Il faut l’imaginer comme une pratique globale qui nourrit notre bien-être physique, émotionnel, mental et spirituel.

Les savoirs autour du bien-être sont bien vivants au sein des Premières Nations, notamment à travers les enseignements largement transmis de la roue de la médecine. Heureusement, ils ont été préservés, malgré l’interdiction de nombreuses pratiques et cérémonies traditionnelles lors du processus de colonisation, et demeurent toujours aussi pertinents aujourd’hui.

Selon cette vision traditionnelle, le bien-être ne se limite pas à la santé personnelle, mais englobe également le maintien de l’équilibre entre le soi, la communauté, le territoire et l’esprit, car nous sommes tous interconnectés. À travers le territoire de l’île de la Tortue, cet enseignement se retrouve sous différentes formes et versions, mais toutes nous rappellent l’importance de l’équilibre et du besoin de connexion profonde, entre le soi, la communauté, le territoire et l’esprit.

ROUE DU BIEN-ÊTRE

Inspirées par ces enseignements, nous vous proposons un exercice pour faire le point de votre bien-être, quotidiennement. Nous avons appris cet exercice de notre mentore, Suzy Goodleaf.

Débriefing

Honorer ses émotions et raconter son histoire

Prendre soin de soi, c’est aussi honorer ses émotions en partageant son histoire à travers le débriefing. Le débriefing, c’est une pratique qui nous aide à nous connecter à nos émotions et à les laisser faire leur chemin en nous. En exprimant ce que l’on ressent, on arrive mieux à comprendre ce qui se passe à l’intérieur de nous, et à donner un sens à nos expériences. En verbalisant ce qu’on gardait pour soi, dans un espace sécuritaire et encadré, on se débarrasse de ce qui nous alourdissait.

En contexte de PCG, que ce soit pour discuter des défis liés au travail, pour revenir sur une activité de mobilisation, ou lors de rencontres avec votre comité ou votre équipe, le débriefing est un outil de mieux-être précieux.

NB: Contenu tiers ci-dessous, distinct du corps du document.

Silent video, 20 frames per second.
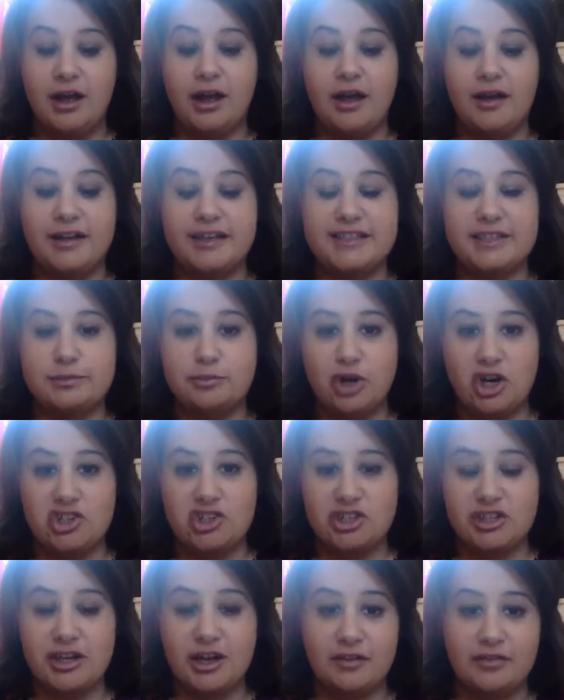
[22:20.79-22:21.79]
an
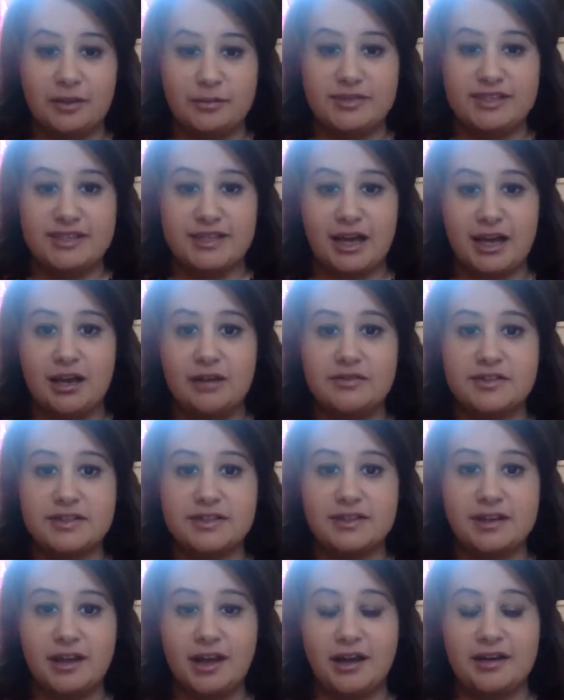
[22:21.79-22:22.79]
expression of
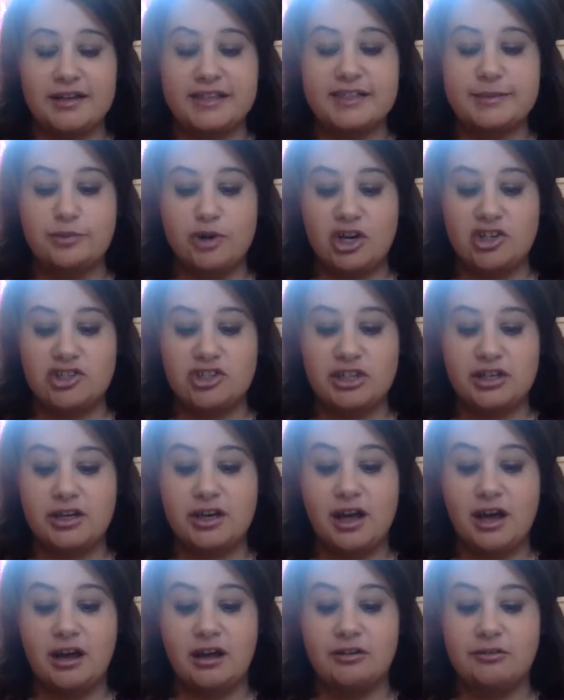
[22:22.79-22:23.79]
themselves, an
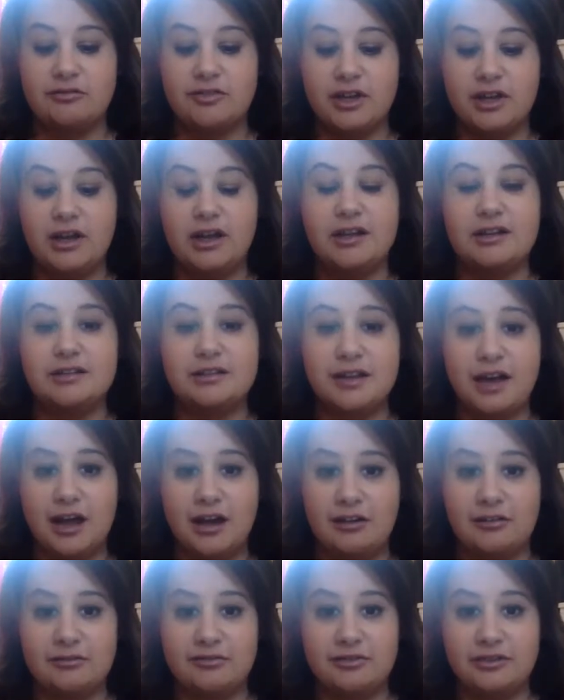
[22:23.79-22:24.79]
expression of
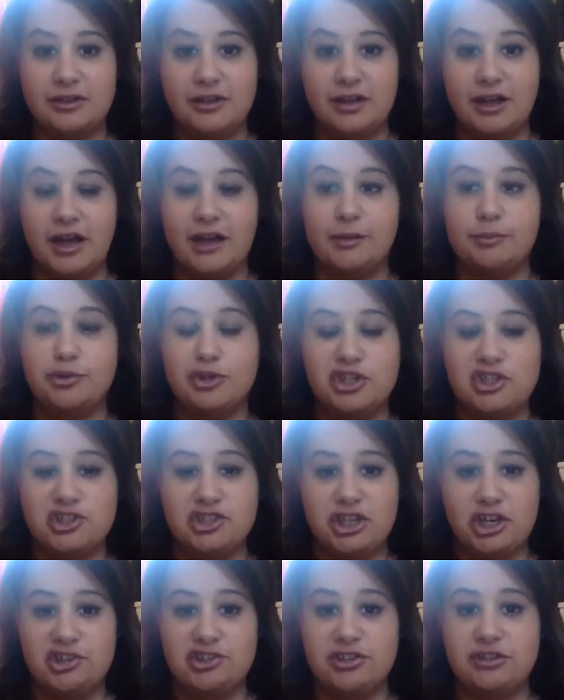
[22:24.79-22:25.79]
love and
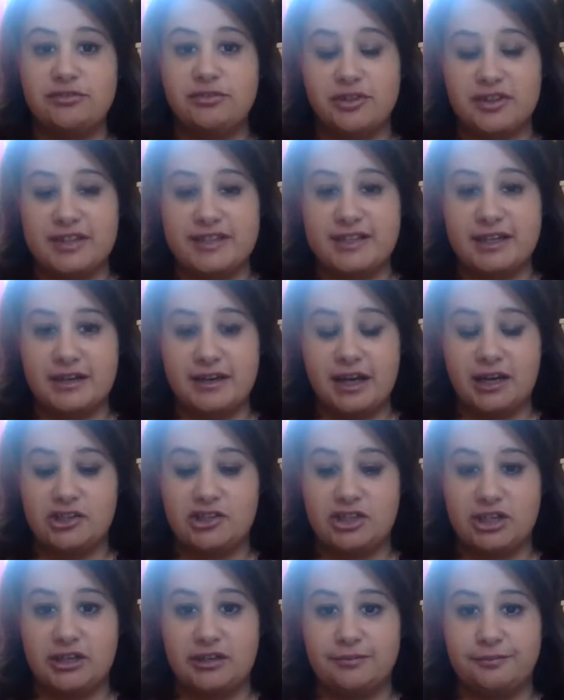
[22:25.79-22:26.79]
appreciation for this
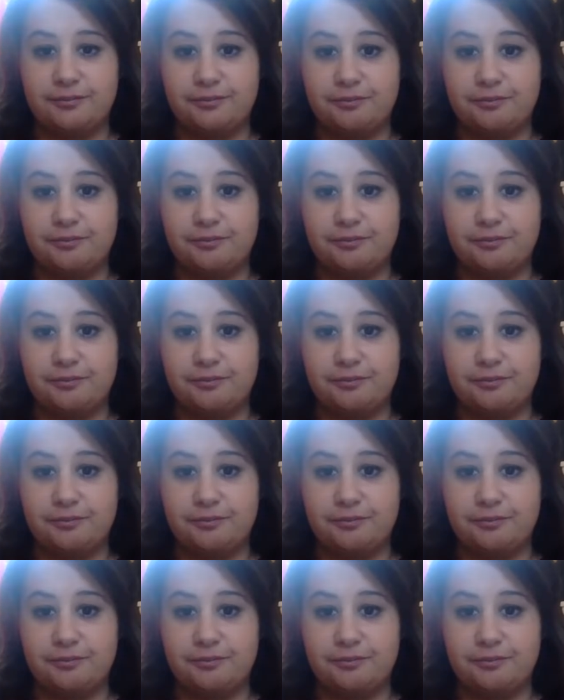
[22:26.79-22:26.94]
connection.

On vous propose un modèle de débriefing à essayer avec vos collègues et collaborateurs, ou même avec votre famille et ami.e.s. Il est important de se rappeler que le débriefing est un exercice qui doit se faire de manière encadrée, avec le consentement des participants. Vous pouvez le combiner avec l’exercice des normes collectives, pour rendre l’espace encore plus sécuritaire.

Ces récits (raconter son histoire) ont un effet organisateur si puissant sur le mental. Ils nous permettent de moduler nos émotions et de donner un sens à notre monde. Le processus narratif facilite aussi l’intégration interpersonnelle et la guérison.
Seigel
The Developing Mind. 1999

Débriefing

Un outil pour réduire le risque de détresse émotionnelle​

Le débriefing se fait en cercle, une ronde à la fois. Chaque personne est invitée à répondre aux questions de la 1ère ronde, à tour de rôle. Les autres écoutent et sont présents. Quand chaque personne a eu le temps de parler, on recommence pour les 2 autres rondes. Il est essentiel de prévoir assez de temps, pour que tout le monde puisse s’exprimer et écouter pleinement. Par exemple, avec un groupe de 4 personnes, on compte au moins 40 minutes pour compléter les 3 rondes. Plus le groupe est grand, plus il faut prévoir de temps.